No, because the horrors of war do more than merely question justice and providence. They put one in a situation where prayers must be answered. If we’re Lincoln’s audience, realizing in some way the truth of our guilt, we should be able to repent and the war should end. A Providential God means a good must emerge at some point; the war should not just consume everything. Yet the war isn’t over and it isn’t clear when it will end. Still, Lincoln is giving ground for belief in Him. Suppose the worst about God, that He uses us to destroy each other to rid the world of evil. Is one going to say this is unjust? The predicates one uses to describe God could have been used long ago to rid us of those evils we may be paying for now. The North was decadent before the war and allowed the tension that defined democracy to get out of hand. It did not take its own right seriously. This does not mean the abolitionists were of a true opinion in burning the Constitution, for they neglected the teaching which Lincoln will conclude with. They were decadent in their own way, embracing a harshness Lincoln sees only out of necessity as a step to something higher.

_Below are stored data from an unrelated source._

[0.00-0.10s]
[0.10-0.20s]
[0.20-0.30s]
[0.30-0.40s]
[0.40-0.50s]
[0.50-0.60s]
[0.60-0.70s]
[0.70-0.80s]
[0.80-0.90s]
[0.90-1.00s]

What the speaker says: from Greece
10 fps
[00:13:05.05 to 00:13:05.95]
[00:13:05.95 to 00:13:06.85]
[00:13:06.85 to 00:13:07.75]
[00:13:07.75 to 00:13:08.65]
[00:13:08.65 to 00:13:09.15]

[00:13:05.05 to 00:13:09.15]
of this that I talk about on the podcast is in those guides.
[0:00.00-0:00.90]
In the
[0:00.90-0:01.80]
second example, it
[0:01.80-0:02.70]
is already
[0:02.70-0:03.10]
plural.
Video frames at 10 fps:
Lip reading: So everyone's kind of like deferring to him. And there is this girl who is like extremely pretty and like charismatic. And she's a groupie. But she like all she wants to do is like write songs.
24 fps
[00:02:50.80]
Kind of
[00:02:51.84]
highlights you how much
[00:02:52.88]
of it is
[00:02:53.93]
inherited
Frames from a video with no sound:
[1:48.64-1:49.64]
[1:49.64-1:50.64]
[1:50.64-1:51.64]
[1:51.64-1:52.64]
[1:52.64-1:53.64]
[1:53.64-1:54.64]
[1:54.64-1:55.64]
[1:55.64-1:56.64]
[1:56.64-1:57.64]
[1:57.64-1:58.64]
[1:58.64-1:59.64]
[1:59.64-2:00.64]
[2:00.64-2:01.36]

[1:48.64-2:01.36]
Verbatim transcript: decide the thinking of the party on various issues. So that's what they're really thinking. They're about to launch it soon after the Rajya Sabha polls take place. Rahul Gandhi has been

Lincoln moves us from the “judgements of the Lord” to another Biblical teaching which has been neglected, that of charity and fraternity. We trust in God not for the sake of knowing the particular, but knowing that which is most important, which we could always see if we wished. The Providence and righteousness of God has always been about how we treat each other. The most magnificent words in American history describe any soldier, North and South, any widow, any orphan, and the first mention of justice itself in this speech is also the last: justice does not take peace for granted at any time, as the constant conceding to the South did, but aims for a peace that is lasting.